A construção desta ideia de uma Europa pós-guerra, de paz e prosperidade perpétuas, bate de frente com a realidade atual. A guerra, a aceitação da sua possibilidade, põe em questão os limites do próprio modelo político, económico, social e cultural da UE. E há várias vozes com desejo de que esses limites sejam ultrapassados. Vários brados à falência deste modo de vida europeu. É natural que todos os modelos de desenvolvimento económico e social, incluindo o europeu, se possam esgotar. Contudo, a ideia de fim desta ordem europeia vai sendo glorificada.

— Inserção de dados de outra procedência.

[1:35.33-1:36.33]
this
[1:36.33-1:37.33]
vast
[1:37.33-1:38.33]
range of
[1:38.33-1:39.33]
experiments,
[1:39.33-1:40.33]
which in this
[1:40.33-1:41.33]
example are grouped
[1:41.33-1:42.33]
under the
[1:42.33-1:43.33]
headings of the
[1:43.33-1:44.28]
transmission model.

Exaltam-se os méritos da desglobalização, dos nacionalismos, da balcanização ideológica, do protecionismo, das autocracias e democracias competitivas. Aclama-se com entusiasmo a formação de ordens internacionais alternativas impulsionadas pela China (com campos de “reeducação” e com sistemas de pontos para a população), Rússia (com crimes contra a humanidade e a contratação de empresas militares privadas), Índia (com o recrudescimento da intolerância e violência religiosa) ou Arábia Saudita (com discriminação contra mulheres e assassinato de vozes críticas em representações diplomáticas).

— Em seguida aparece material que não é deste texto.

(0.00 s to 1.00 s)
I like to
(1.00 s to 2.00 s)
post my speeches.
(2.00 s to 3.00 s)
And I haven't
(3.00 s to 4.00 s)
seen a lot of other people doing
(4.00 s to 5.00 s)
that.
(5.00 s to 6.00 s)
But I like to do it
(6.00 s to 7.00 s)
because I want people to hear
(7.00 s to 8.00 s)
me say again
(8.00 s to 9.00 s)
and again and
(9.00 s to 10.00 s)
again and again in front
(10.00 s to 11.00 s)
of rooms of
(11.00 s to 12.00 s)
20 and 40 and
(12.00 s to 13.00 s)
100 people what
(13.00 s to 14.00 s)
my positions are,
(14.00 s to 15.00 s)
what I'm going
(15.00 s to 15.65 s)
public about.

Estes modelos alternativos vão sendo engrandecidos pela forma assertiva como procuram garantir os seus objetivos. Com isso, vai proliferando uma narrativa mestre – uma verdade simples, unilinear e unívoca – sobre a suposta falta de futuro do modelo de desenvolvimento europeu e dos seus valores subjacentes. Há um entusiasmo, pouco contido e seletivo, acerca da ideia de irreversibilidade do fim da Europa, o epílogo da hegemonia ocidental.

Dizer que desde a Declaração Schuman ou desde a primeira celebração do Dia da Europa, em 1986, o mundo mudou, parece eufemístico. No entanto, a vantagem de se viver em/na União é que há conquistas perenes e inegociáveis, direitos que são de uma temporalidade mais longa, durável. Claro que existem e existirão incongruências (esta Hungria na UE, a política de migração ou o Catargate). Mas é apenas isso que são: exceções que confirmam a regra. É, por isso que continua a ser salutar que nos surpreendamos quando há guerra no nosso continente, quando o modelo de bem-estar social mostra fragilidades ou quando democracias muito imperfeitas brotam na União. É por isso que se celebra o Dia da Europa ou, se preferir, a Europa por estes dias.